練はすぐに目を逸らし、嫌そうな顔で呟く。
「……うざい」
芽唯はそれを聞くと、さらに距離を縮め、軽く腕を絡める。
「うざいって、嬉しいよ。ちゃんと私のこと相手してくれてるって反応だもん」
その声は甘く、それでいてどこか本当に嬉しそうだった。
「……知らん」
芽唯は嬉しそうに笑い、腕をぎゅっと締めた。
夜。
夕飯時、芽唯はリビングでちゃっかり宣言する。
「今日はお兄ちゃんの部屋で一緒にご飯食べるから~」
両親が顔を見合わせる間もなく、芽唯はすでに兄の皿と自分の分を手に、笑顔で颯爽と消えていった。
兄の部屋。
机の上に食事を並べた芽唯は、ちゃっかり兄の椅子の真横に正座していた。
「ねえ、お兄ちゃん。こういうのって、なんか特別な感じしない?」
「……しない――いつも家族と一緒にご飯を食べているだけだ」
「うそー。そんなことないよ!だって――」
芽唯は兄の口の前に、おかずが摘まれた箸を持っていく。
「はい、あーん」
「いらない。
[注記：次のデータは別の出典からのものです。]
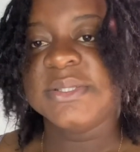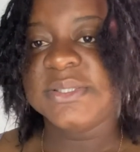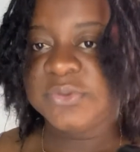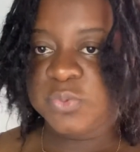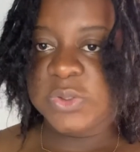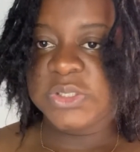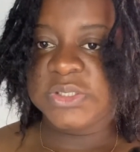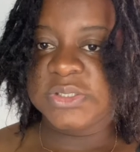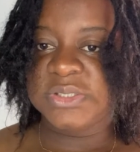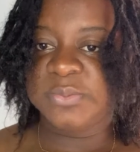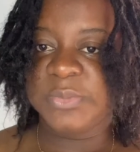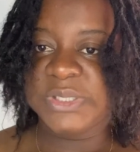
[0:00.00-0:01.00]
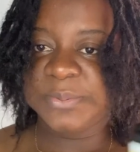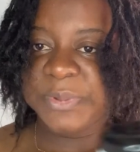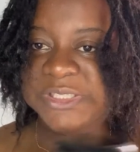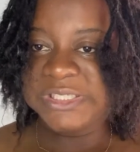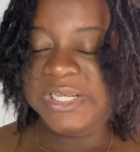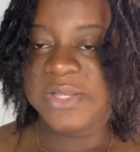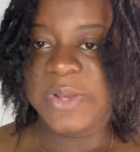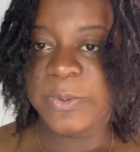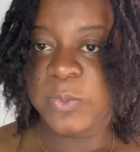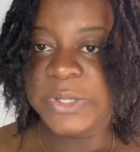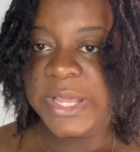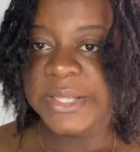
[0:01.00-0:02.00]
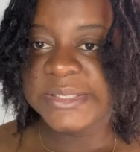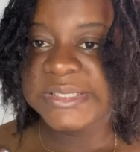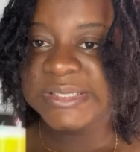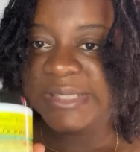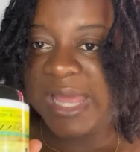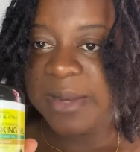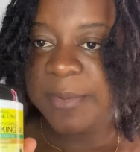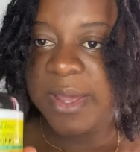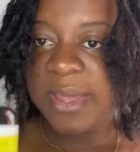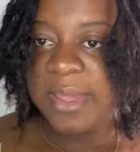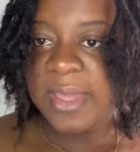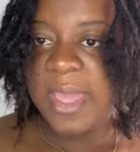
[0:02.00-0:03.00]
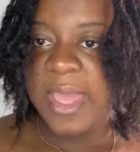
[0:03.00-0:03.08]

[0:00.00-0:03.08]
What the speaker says: This one is basically like when I style my hair,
自分の箸で食う」
「ぶー……」
むくれたような声を出すが、芽唯の目はほんの少し潤んでいて、期待の色を隠しきれていなかった。
「そっちがそのつもりなら……!」
ブン――!
芽唯は兄の隙をついて強引に箸を奪った。
「お兄ちゃんの箸は私のもの〜、ペロペロしちゃうもんね!」
「あーっ!」
「ふふーん、これでお兄ちゃんは私の箸からしかご飯が食べれなくなったね?
そ・れ・と・も〜♡私の唾液がべったりついた箸の方がお好みかな〜?」
頬を赤らめて調子乗る芽唯。
「……こいつ――!うっぜぇ――!!」
練は苛立つような顔をして歯ぎしりするばかりだった。
「はい、あーん!」
芽唯は嬉しそうに笑って口を開け、自分の箸で一口食べると、それをそのまま練の口元へ差し出す。
「はい、お兄ちゃんも。間接キス~♡」
「……子供か、お前は」
そう言いながらも、練はひと口だけ食べる。芽唯はその瞬間、嬉しそうにぱちぱちと手を叩いた。
「やったー! お兄ちゃん、デレたー!」
「してない」
「してた!」
芽唯は椅子から少し立ち上がると、練のすぐ後ろにまわり、肩に顔を乗せた。
「ねえ、お兄ちゃん。さっきも言ったけど……今日の私は、特別なんだからね?」
耳元にかかる息。髪が頬に触れそうな距離。
練は言葉を飲み込み、苦々しく言った。
「特別にうざいな」
「うざいって言いながら、拒まないよね?」
芽唯はそのまま練の肩にもたれ、横顔をじっと見つめた。
「……お兄ちゃん。私ね、今日ずっと考えてたの」
「……何をだ」
「このまま時間が止まればいいのにって」
囁く声は、妙に静かで甘やかで――その温度に、練は思わず言葉を失った。
芽唯はそれを感じ取るように、そっと練の指に自分の手を重ねた。
「明日も、明後日も、ずっとこうしてたいな……」
その呟きに、練はついに言った。
「……いい加減にしろ」
「うん。そう言ってくれると思った」
芽唯は、まるで安心したように笑いながら、練の肩にそっと頭を預けた。
「でも、もうちょっとだけ。ね?」
部屋の灯りが、静かにその輪郭を包む。
ひとつ屋根の下、ひとつ部屋の中。
誰にも聞こえない声で、芽唯はそっとささやいた。
「お兄ちゃん……大好きだよ」
「だって、私だけが本当のお兄ちゃんを知ってるんだから――」
その一言は、まるで本当の恋人――いやそれ以上の理解者としてのように静かに響いた。